A key fourth-year experience is the acting internship (also called a sub-internship or “sub-I”), where students take on responsibility closer to that of an actual first-year resident. This means having first-call responsibility for patients, taking in-house call at resident-level frequency, managing cross-coverage, and mastering specific procedures. Acting internships serve a dual purpose: they build confidence and competence, and they give residency programs a chance to evaluate potential applicants in action.
How Clerkships Differ From Residency
The distinction can be confusing from the outside. Clerkship students are still in medical school. They have not yet earned their MD or DO degree, cannot practice independently, and do not receive a salary. Their role is fundamentally educational, and every clinical action must be supervised.
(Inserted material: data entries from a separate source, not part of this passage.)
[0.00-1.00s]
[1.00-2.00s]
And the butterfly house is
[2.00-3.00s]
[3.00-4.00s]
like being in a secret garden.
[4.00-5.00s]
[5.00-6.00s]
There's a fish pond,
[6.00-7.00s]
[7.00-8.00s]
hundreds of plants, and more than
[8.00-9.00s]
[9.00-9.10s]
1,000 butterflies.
Residents, by contrast, have graduated from medical school and hold medical degrees. Even first-year residents (sometimes called interns) are doctors, though they practice under supervision by more senior physicians. Residency training lasts two to seven years depending on the specialty, and residents are paid a salary. The progression from clerkship student to intern to senior resident represents a steady increase in autonomy, responsibility, and clinical decision-making authority.
Supervision Standards
Medical schools are held to accreditation standards set by the Liaison Committee on Medical Education (LCME), which requires that students in clinical settings be “appropriately supervised at all times” to ensure both patient and student safety. The level of responsibility given to a student must match their training level, and any supervised activities must fall within the scope of practice of the supervising physician or health professional. In practical terms, this means a clerkship student will always have a resident or attending reviewing their work, cosigning their notes, and making final decisions about patient care.